映画『ヒッチコック』について、感想と批評・レビューです。※ネタバレ含む

ヒッチコックと妻アルマの闘い!~「サイコ」の撮影秘話

映画「サイコ」は、なぜ怖くて面白いのか?有名な”シャワー・ルームの惨劇”シーンをどう撮影したのかなど、ヒッチコック作品のファンにとって興味深い内容になっています。

冒頭のシーンで、案内役を演じるヒッチコックに、アンソニー・ホプキンス。顔は似ていないのに存在感が、ヒッチコックに見えてくるからスゴイ!しゃべり方から歩き方に至るまで研究したそうです。

ヒッチコックと共に重要な人物なのが、妻アルマです。彼女の献身と才能がなければ、名作「サイコ」は生まれていなかったかもしれないのです!さて、最初の疑問に戻りましょう。
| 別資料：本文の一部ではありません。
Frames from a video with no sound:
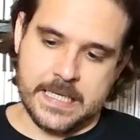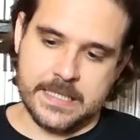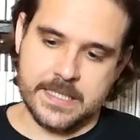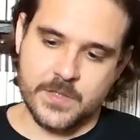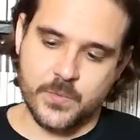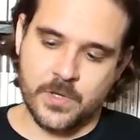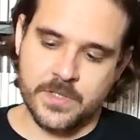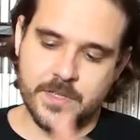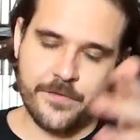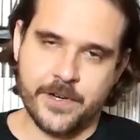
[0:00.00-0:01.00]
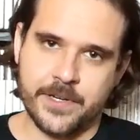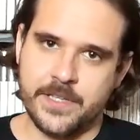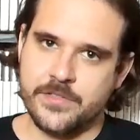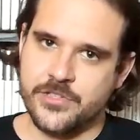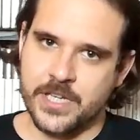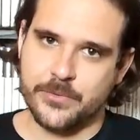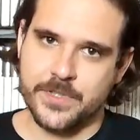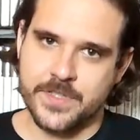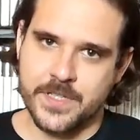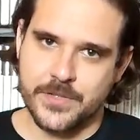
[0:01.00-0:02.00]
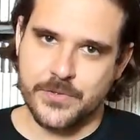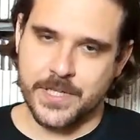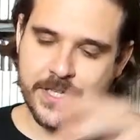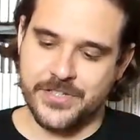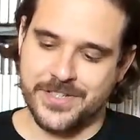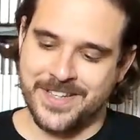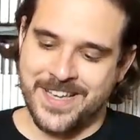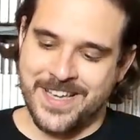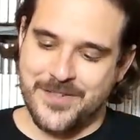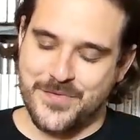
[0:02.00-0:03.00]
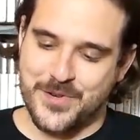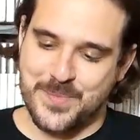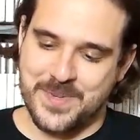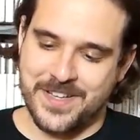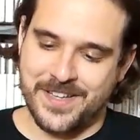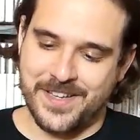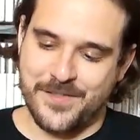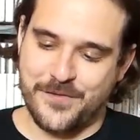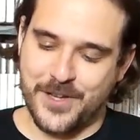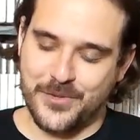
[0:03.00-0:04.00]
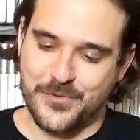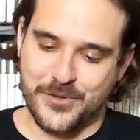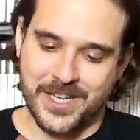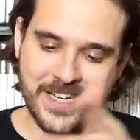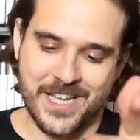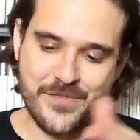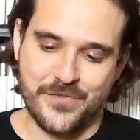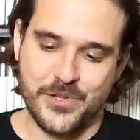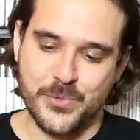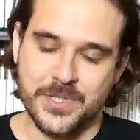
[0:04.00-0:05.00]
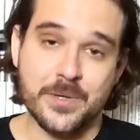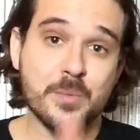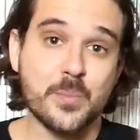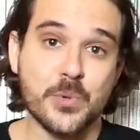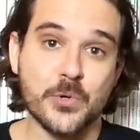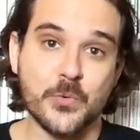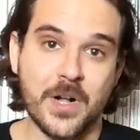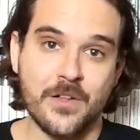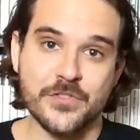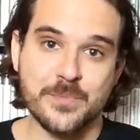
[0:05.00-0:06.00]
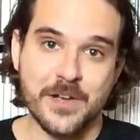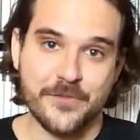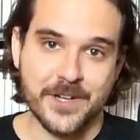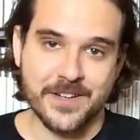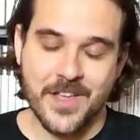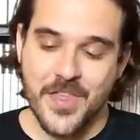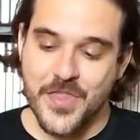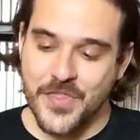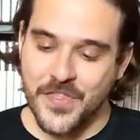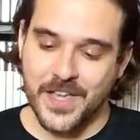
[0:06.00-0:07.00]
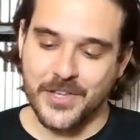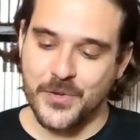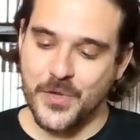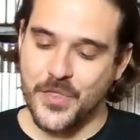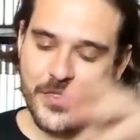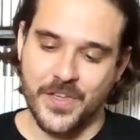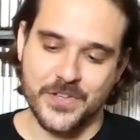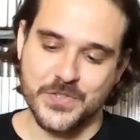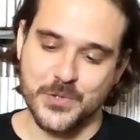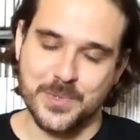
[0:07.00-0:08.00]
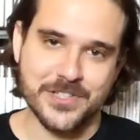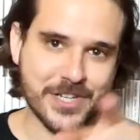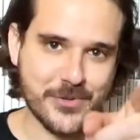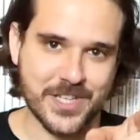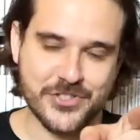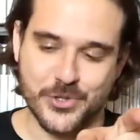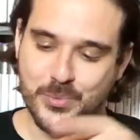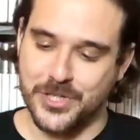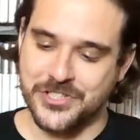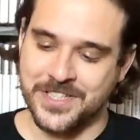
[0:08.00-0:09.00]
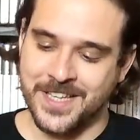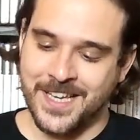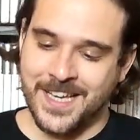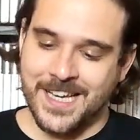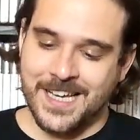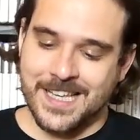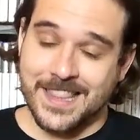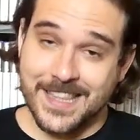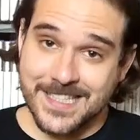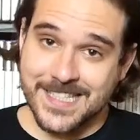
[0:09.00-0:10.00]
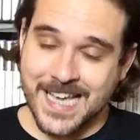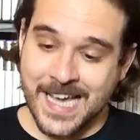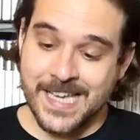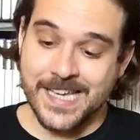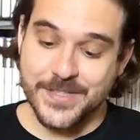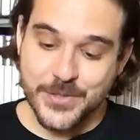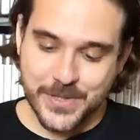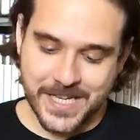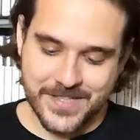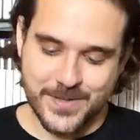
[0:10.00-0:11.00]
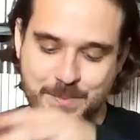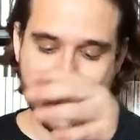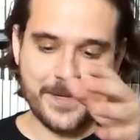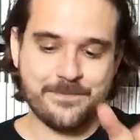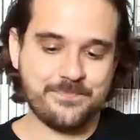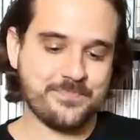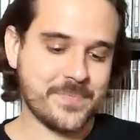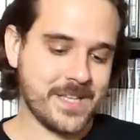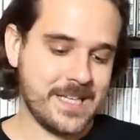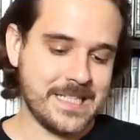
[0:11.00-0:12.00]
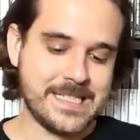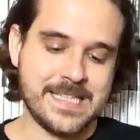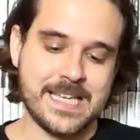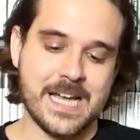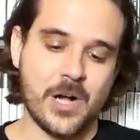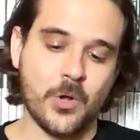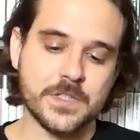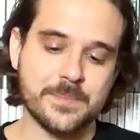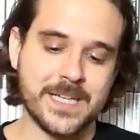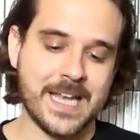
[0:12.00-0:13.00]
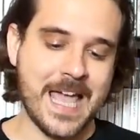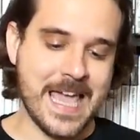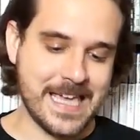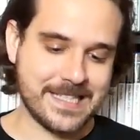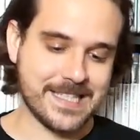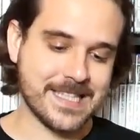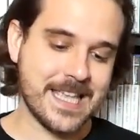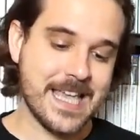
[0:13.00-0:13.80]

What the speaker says: This was a very generous donation from a fellow friend and viewer, Bruno Alves. My friend, thank you so much. I know that you're watching. This guy donated to me the Ultimate Hits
「サイコ」の恐怖の秘密は、犯人の二重人格性と音による心理効果でした。ヒッチコックが撮影スタッフや観客に対して、箝口令(かんこうれい)を敷いたこともポイントです。

次に”シャワー・ルームの惨劇”シーンをどう描いたのか?犯人の影や暴力性を描き、観客はヒロインと一体化して叫び声を上げるように作られました。
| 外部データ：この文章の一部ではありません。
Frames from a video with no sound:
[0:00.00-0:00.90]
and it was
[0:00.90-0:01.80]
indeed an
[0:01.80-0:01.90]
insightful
たとえ、映像を忘れてしまっても、”シャワー・ルームの惨劇”シーンのバーナード・ハーマンの音楽は、耳に残って離れません。

撮影秘話はまだたくさんあるのですが、詳しくは本作の原作となった「ヒッチコック&メイキング・オブ・サイコ」改訂新装版をご覧下さい。あなたもヒッチコックの恐怖の技法から逃れられない!

不倫もミステリーの要素の1つだった?

ヒッチコック作品には、”不倫”の話が多く入れられていることに気づいているでしょうか?本作でも、ヒッチコックが妻アルマと知り合いの脚本家との不倫を疑っています。
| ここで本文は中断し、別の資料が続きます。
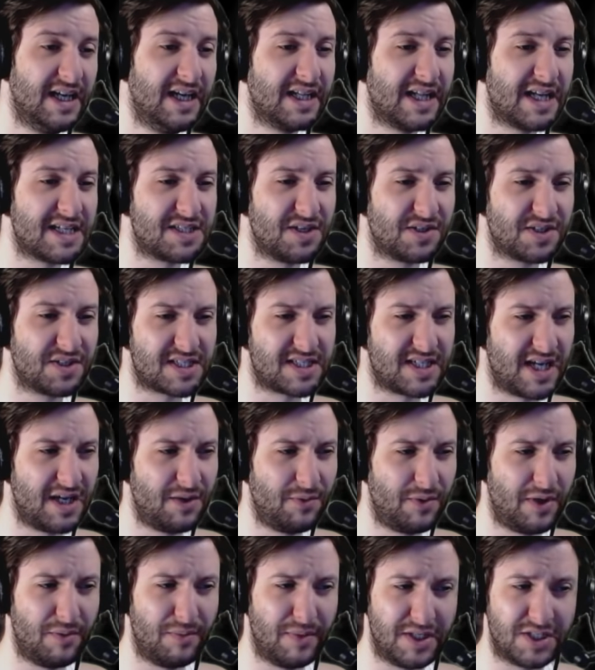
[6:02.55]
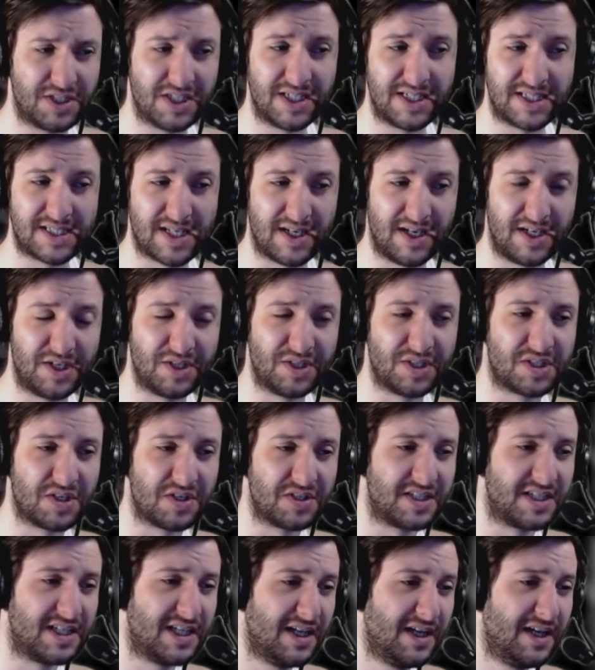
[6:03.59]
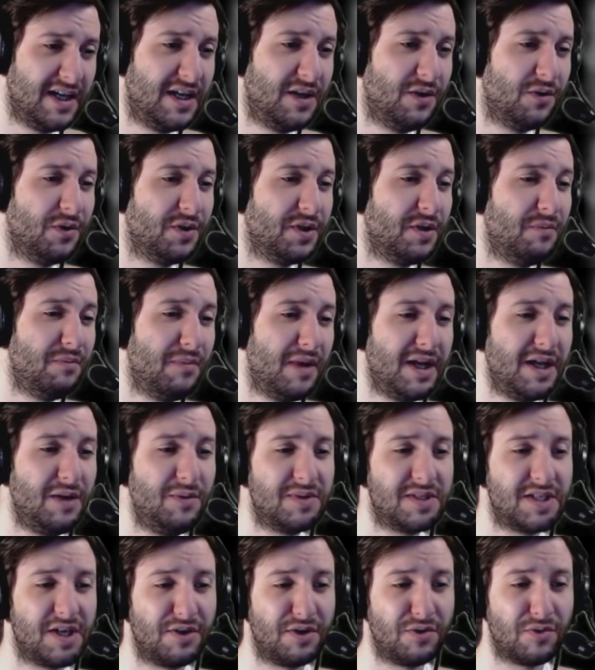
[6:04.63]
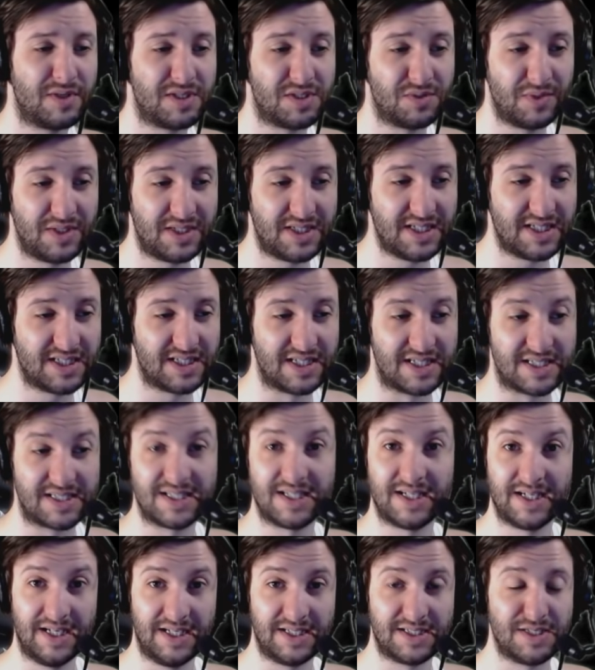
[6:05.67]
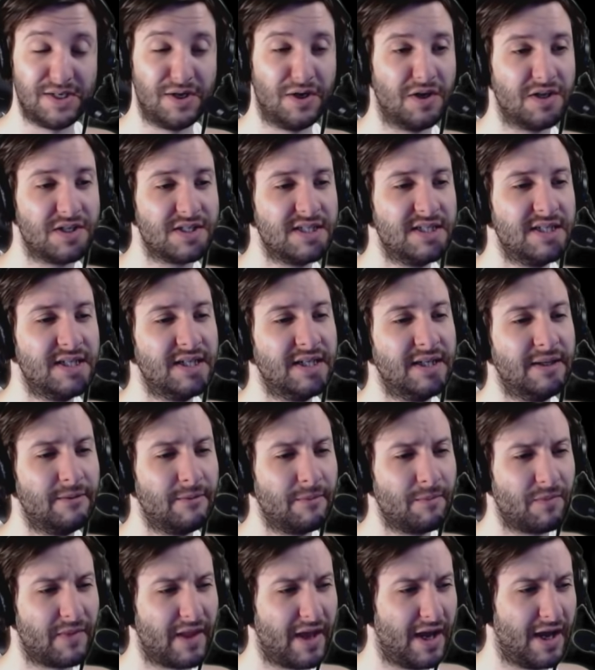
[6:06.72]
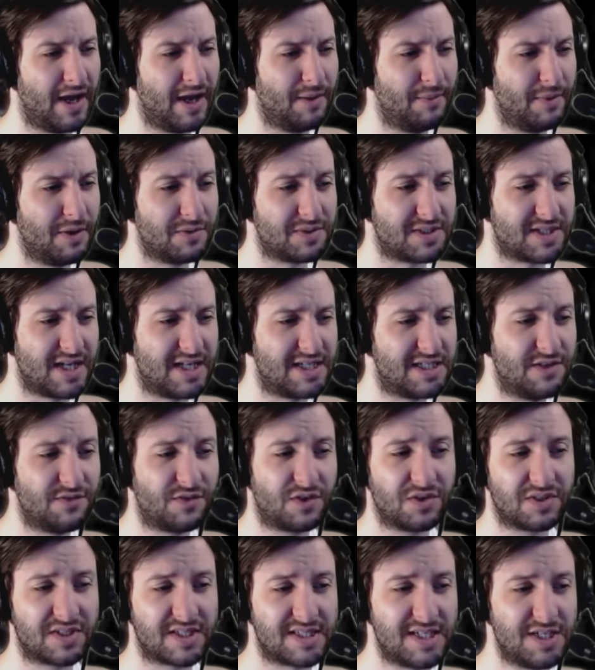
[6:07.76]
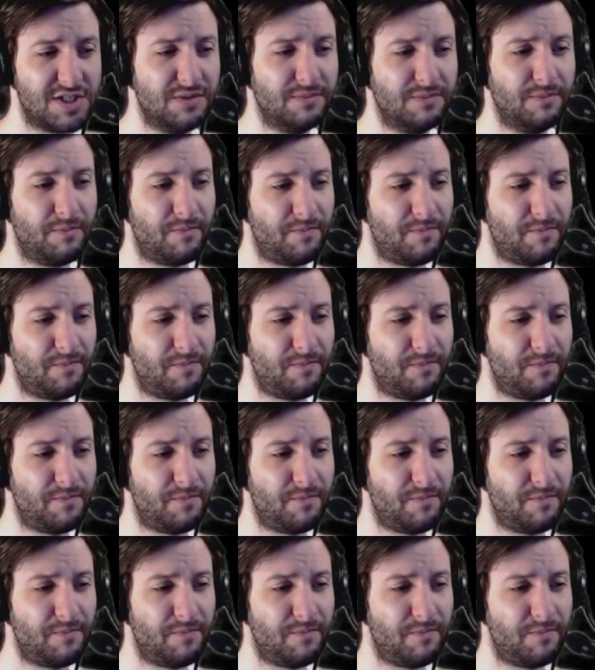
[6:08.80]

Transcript: That's not to say we immediately signed on the dotted line or that money was the only reason we did this. It's not. Um, it was a difficult decision,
「サイコ」でも、冒頭はヒロイン・マリオンとサムの真昼の情事から始まります。ヒッチコックの他の作品では、「ダイヤルMを廻せ!」にも、”不倫”が描かれ、その後の完全犯罪に繋がるような仕掛けになっています。

ヒッチコックは、金髪の美女が好みだったと言われています。主演女優がヒッチコックの意に反して、すぐ辞めてしまうことが多く、配役に苦労したようです。

その一方で、妻の浮気は許せないが、主演女優への執着心は強く、それが映画製作への情熱に昇華されました。名作「サイコ」を観ていると、そんなヒッチコックの葛藤も見えてくるのです。

ヒッチコック 感想まとめ

才能ある者同士の結婚は難しい。しかし、ヒッチコックには妻アルマの献身がなければ、「サイコ」のような名作が生まれなかっただろう。本作では、撮影秘話よりも影のように寄り添う妻アルマの存在に光が当てられています。

そのため、観る人によってはもっと撮影秘話や役者の話が聞きたいと思うかもしれない。そう感じるならば、本作の元となった「ヒッチコック&メイキング・オブ・サイコ」改訂新装版を熱読して欲しい。

本作では、ヒッチコックになりきったアンソニー・ホプキンスの演技が光っています。お腹を突き出した姿や歩き方など、ヒッチコック作品のファンなら思わずニンマリ。

また献身的にヒッチコックを支える妻アルマの言動や浮気だと疑う、ヒッチコックの行動も面白い。ヒッチコックの作品をまだ未体験の人も、スリル&恐怖に満ちた作品世界の一端が伝わったのではないだろうか。

「サイコ」の人気は続いていて、1988年にガス・ヴァン・サント監督がリメイク映画化するなど、魅力は果てしない。2つの「サイコ」を味わってみるのもおすすめです。